* GOAL OF THE EXERCISE *
Keep the pictures out. Restate the entries below word for word.

*** Opening INPUT DATA ***

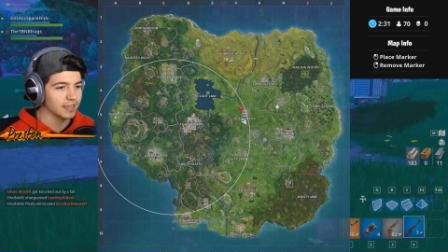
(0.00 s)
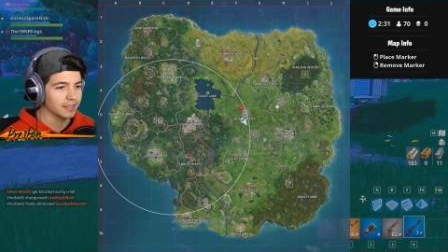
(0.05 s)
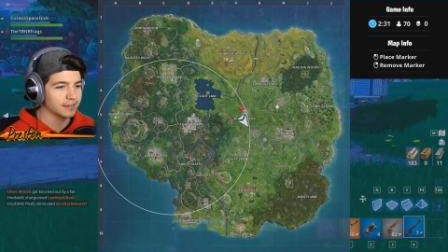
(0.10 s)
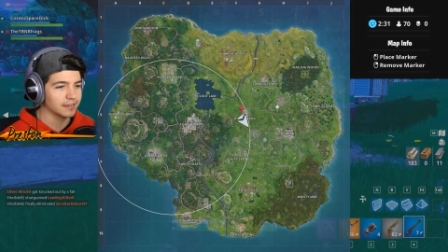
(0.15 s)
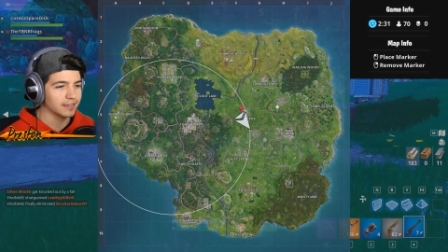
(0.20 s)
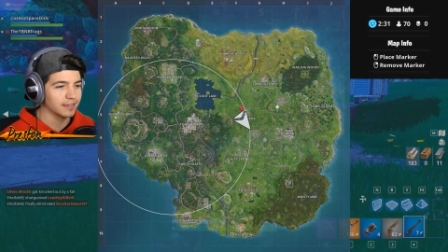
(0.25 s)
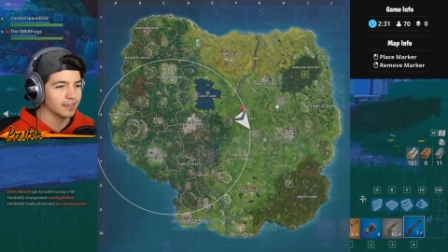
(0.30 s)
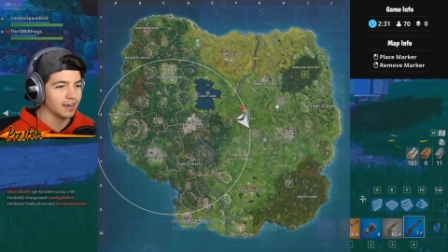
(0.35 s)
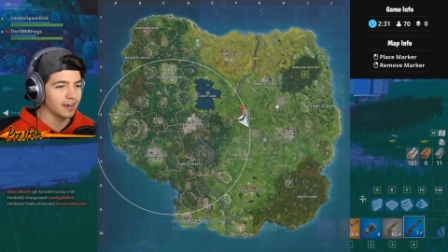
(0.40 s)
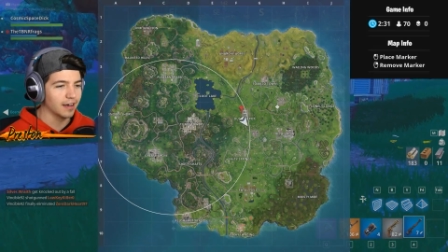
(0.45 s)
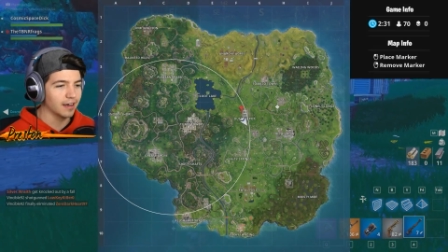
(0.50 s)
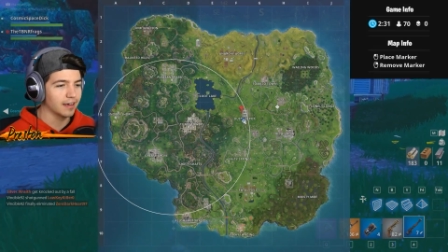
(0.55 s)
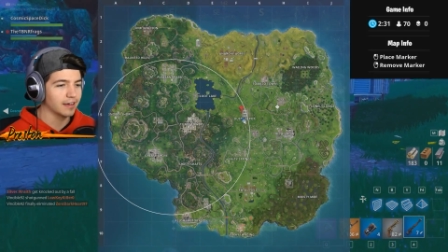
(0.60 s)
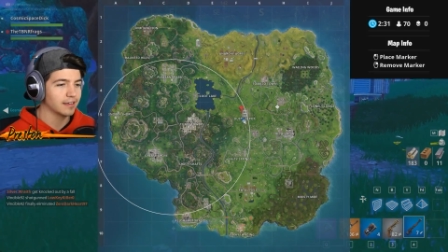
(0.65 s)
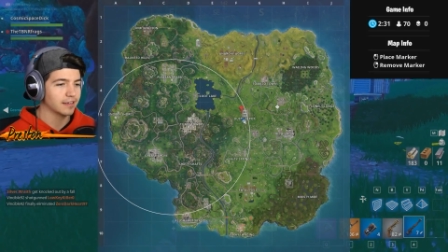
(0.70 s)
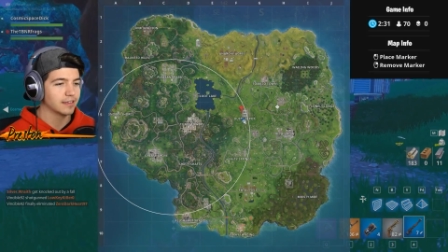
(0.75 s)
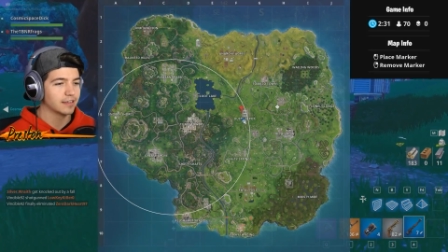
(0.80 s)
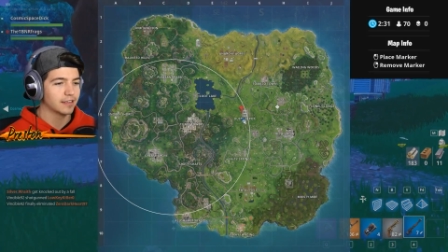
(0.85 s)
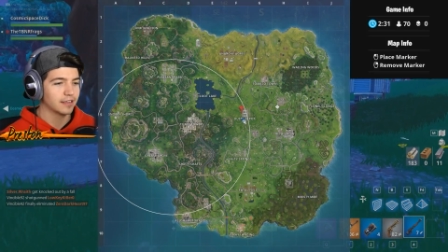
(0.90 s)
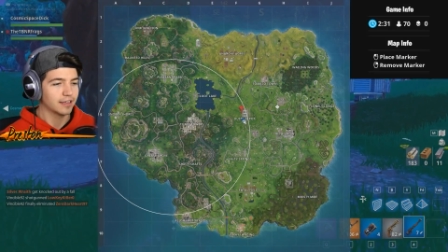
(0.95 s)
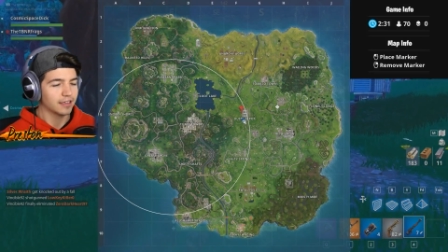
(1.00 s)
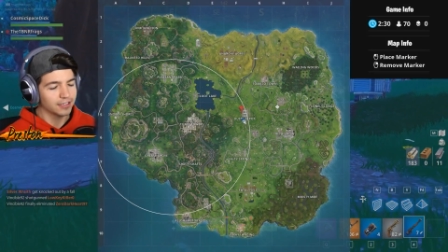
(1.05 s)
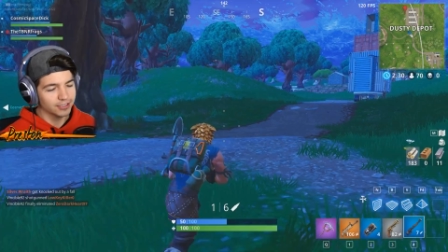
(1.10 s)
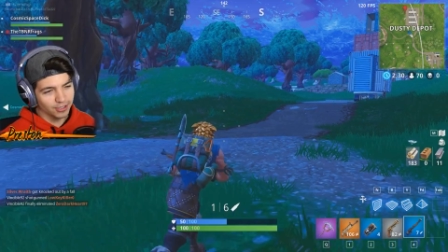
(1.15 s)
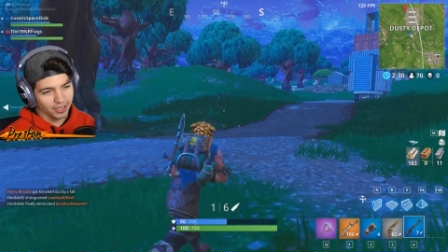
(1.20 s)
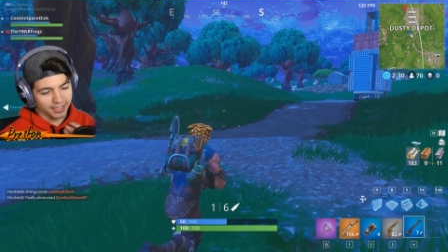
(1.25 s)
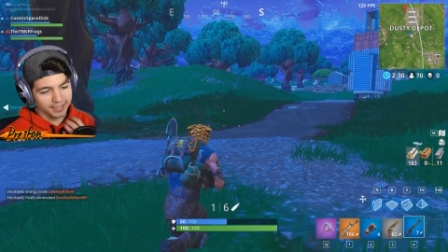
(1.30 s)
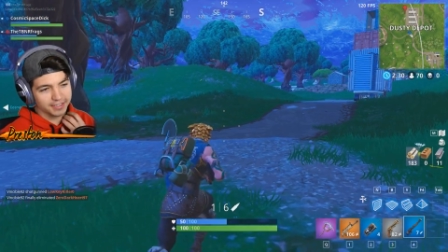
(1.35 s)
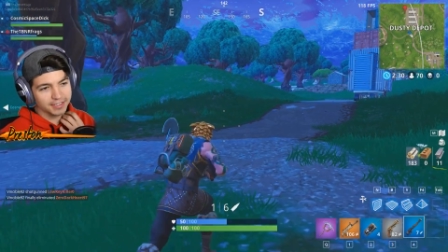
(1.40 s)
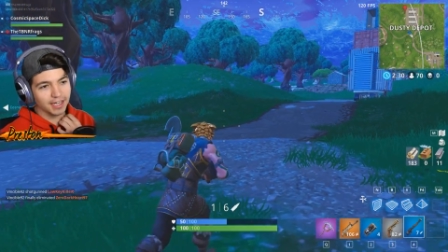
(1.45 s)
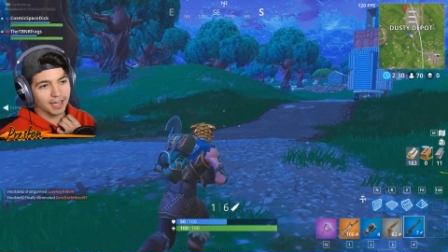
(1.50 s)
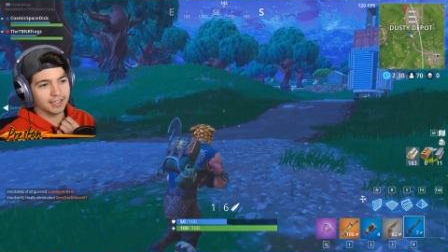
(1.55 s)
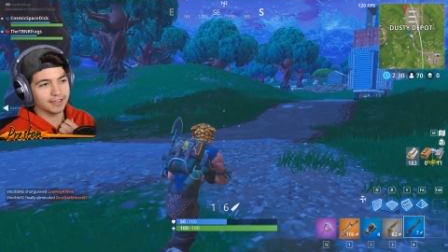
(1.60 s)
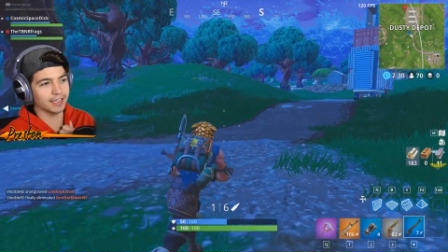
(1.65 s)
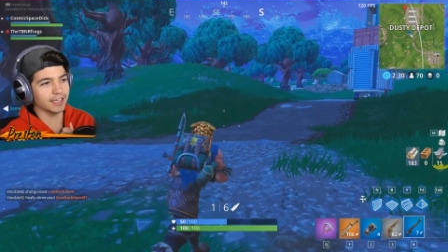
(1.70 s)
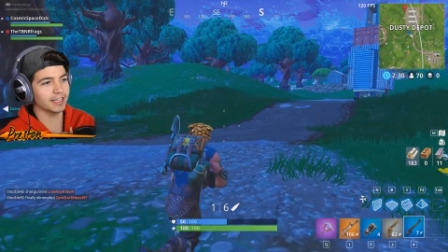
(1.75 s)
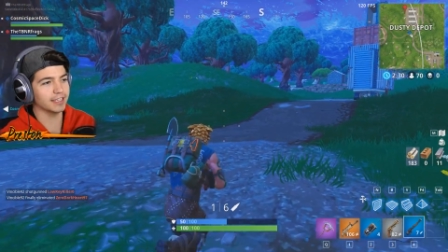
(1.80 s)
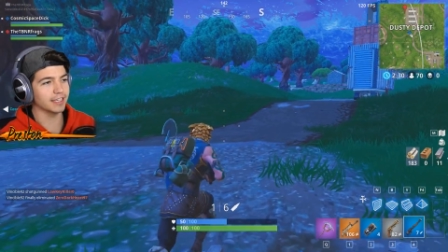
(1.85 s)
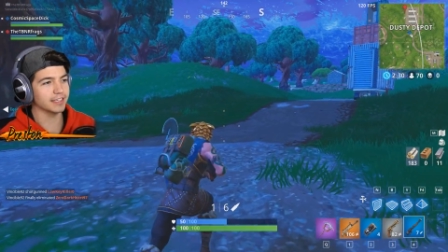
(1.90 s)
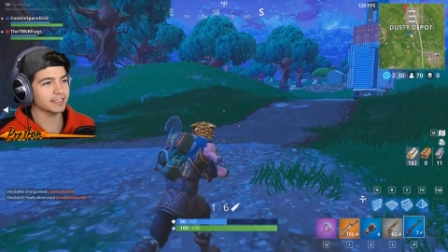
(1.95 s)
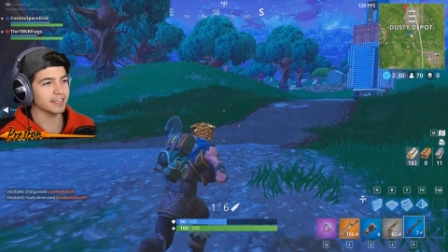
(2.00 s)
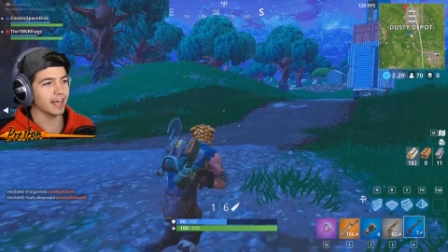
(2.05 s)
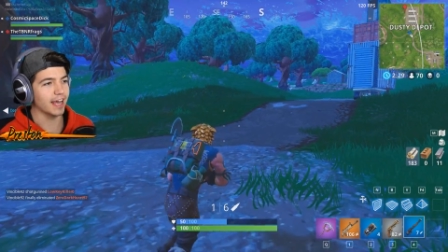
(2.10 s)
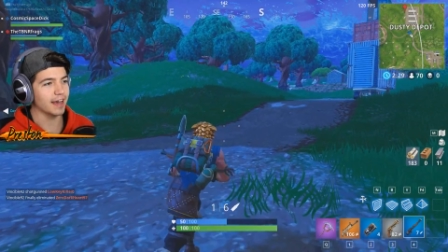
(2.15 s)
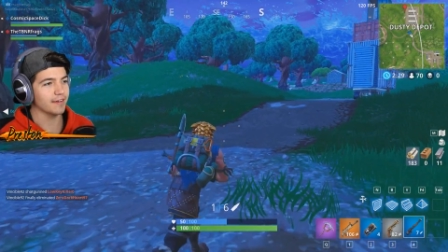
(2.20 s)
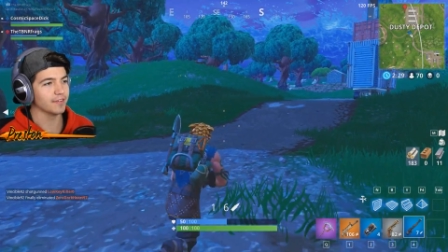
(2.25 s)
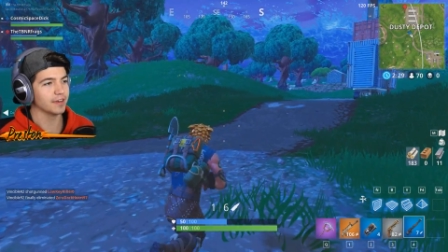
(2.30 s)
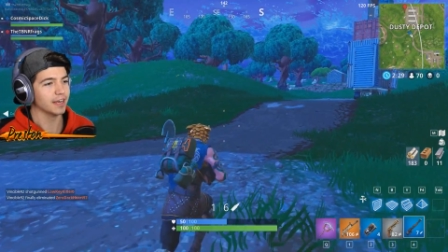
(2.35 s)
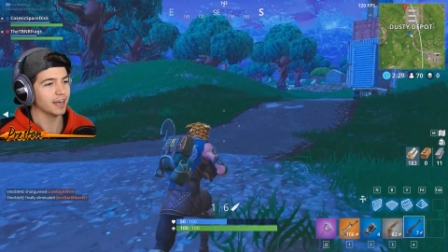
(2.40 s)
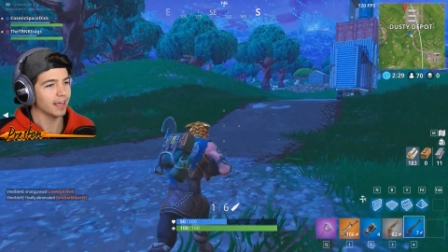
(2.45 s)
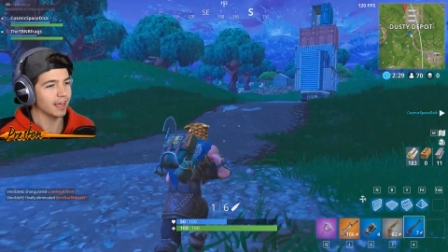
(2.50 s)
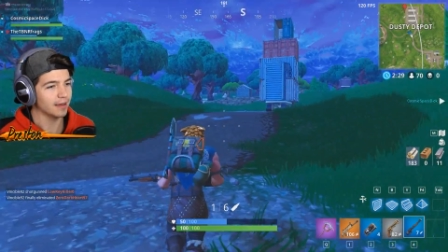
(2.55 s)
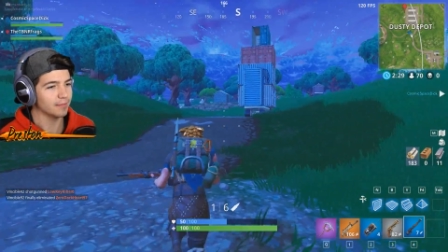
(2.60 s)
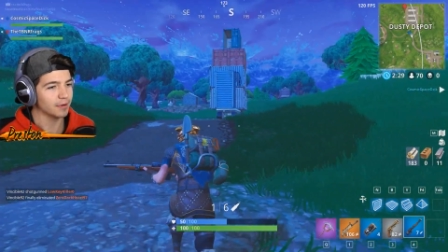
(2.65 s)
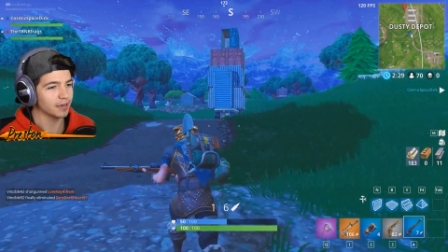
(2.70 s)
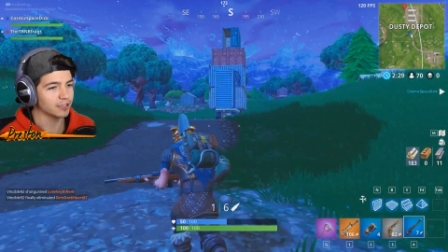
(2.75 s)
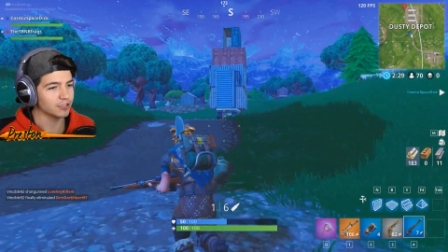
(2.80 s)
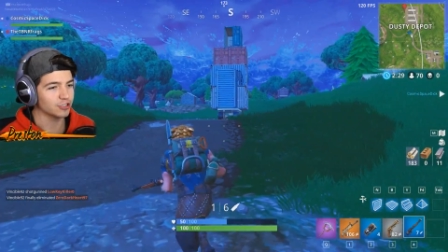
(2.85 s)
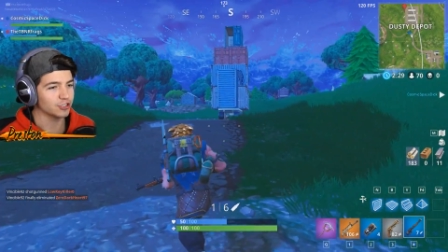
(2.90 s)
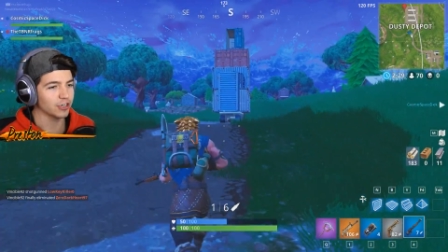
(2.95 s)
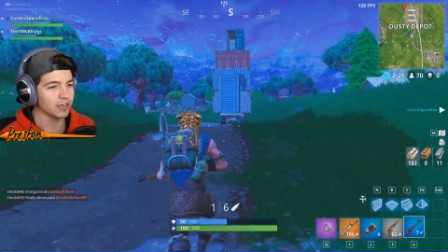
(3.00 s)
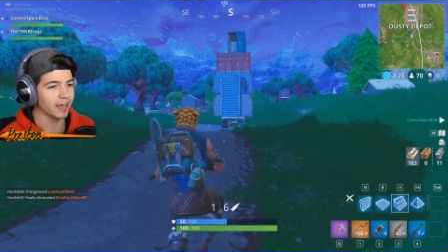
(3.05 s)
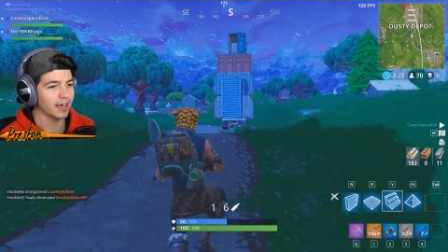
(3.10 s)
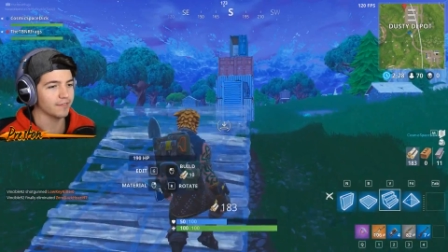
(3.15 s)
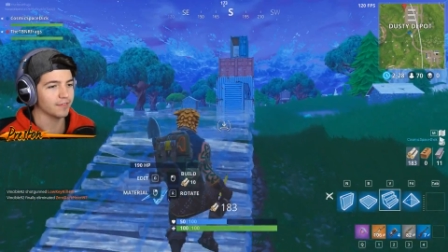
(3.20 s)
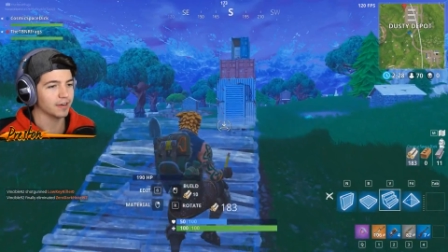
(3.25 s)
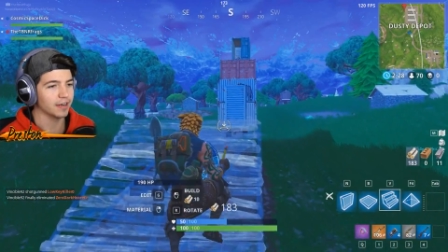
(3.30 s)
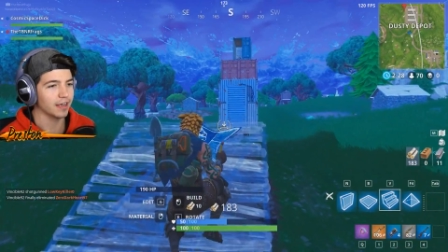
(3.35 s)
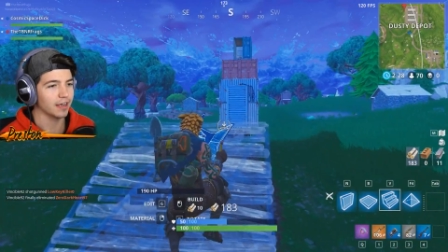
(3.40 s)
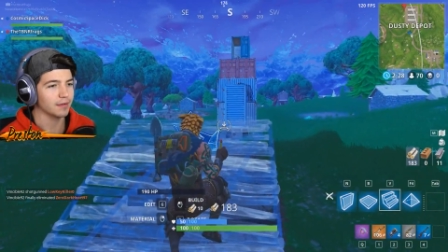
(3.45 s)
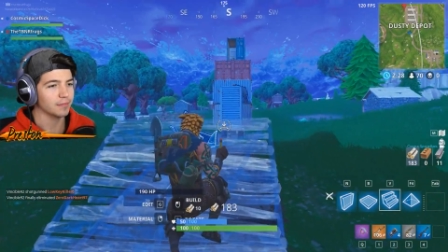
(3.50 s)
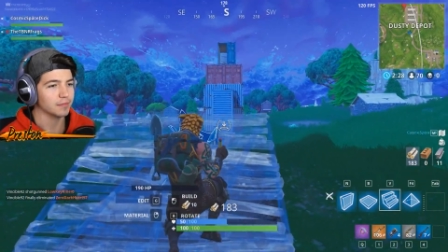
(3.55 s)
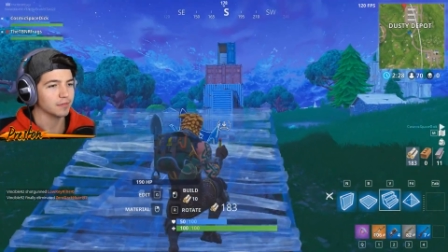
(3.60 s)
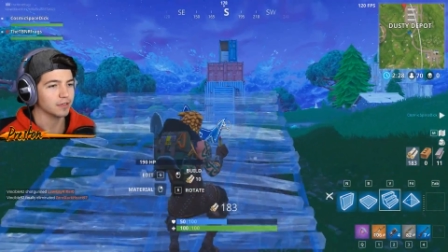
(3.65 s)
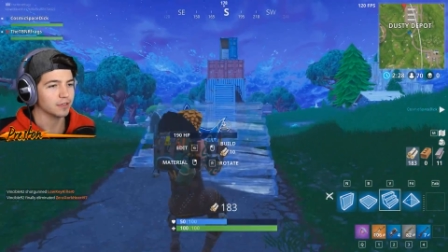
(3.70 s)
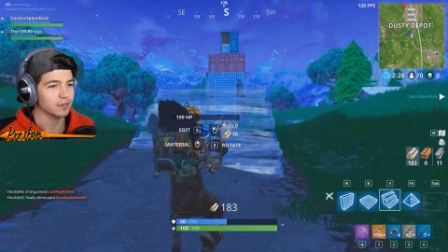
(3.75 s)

that the uh Dude, it's not factory? it doesn't have a name, but it should have a name.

*** Closing INPUT DATA ***

* SOLUTION FOR THIS PROBLEM *
(0.00 s)
(0.05 s)
(0.10 s)
(0.15 s)
(0.20 s)
(0.25 s)
(0.30 s)
(0.35 s)
(0.40 s)
(0.45 s)
(0.50 s)
(0.55 s)
(0.60 s)
(0.65 s)
(0.70 s)
(0.75 s)
(0.80 s)
(0.85 s)
(0.90 s)
(0.95 s)
(1.00 s)
(1.05 s)
(1.10 s)
(1.15 s)
(1.20 s)
(1.25 s)
(1.30 s)
(1.35 s)
(1.40 s)
(1.45 s)
(1.50 s)
(1.55 s)
(1.60 s)
(1.65 s)
(1.70 s)
(1.75 s)
(1.80 s)
(1.85 s)
(1.90 s)
(1.95 s)
(2.00 s)
(2.05 s)
(2.10 s)
(2.15 s)
(2.20 s)
(2.25 s)
(2.30 s)
(2.35 s)
(2.40 s)
(2.45 s)
(2.50 s)
(2.55 s)
(2.60 s)
(2.65 s)
(2.70 s)
(2.75 s)
(2.80 s)
(2.85 s)
(2.90 s)
(2.95 s)
(3.00 s)
(3.05 s)
(3.10 s)
(3.15 s)
(3.20 s)
(3.25 s)
(3.30 s)
(3.35 s)
(3.40 s)
(3.45 s)
(3.50 s)
(3.55 s)
(3.60 s)
(3.65 s)
(3.70 s)
(3.75 s)

that the uh Dude, it's not factory? it doesn't have a name, but it should have a name.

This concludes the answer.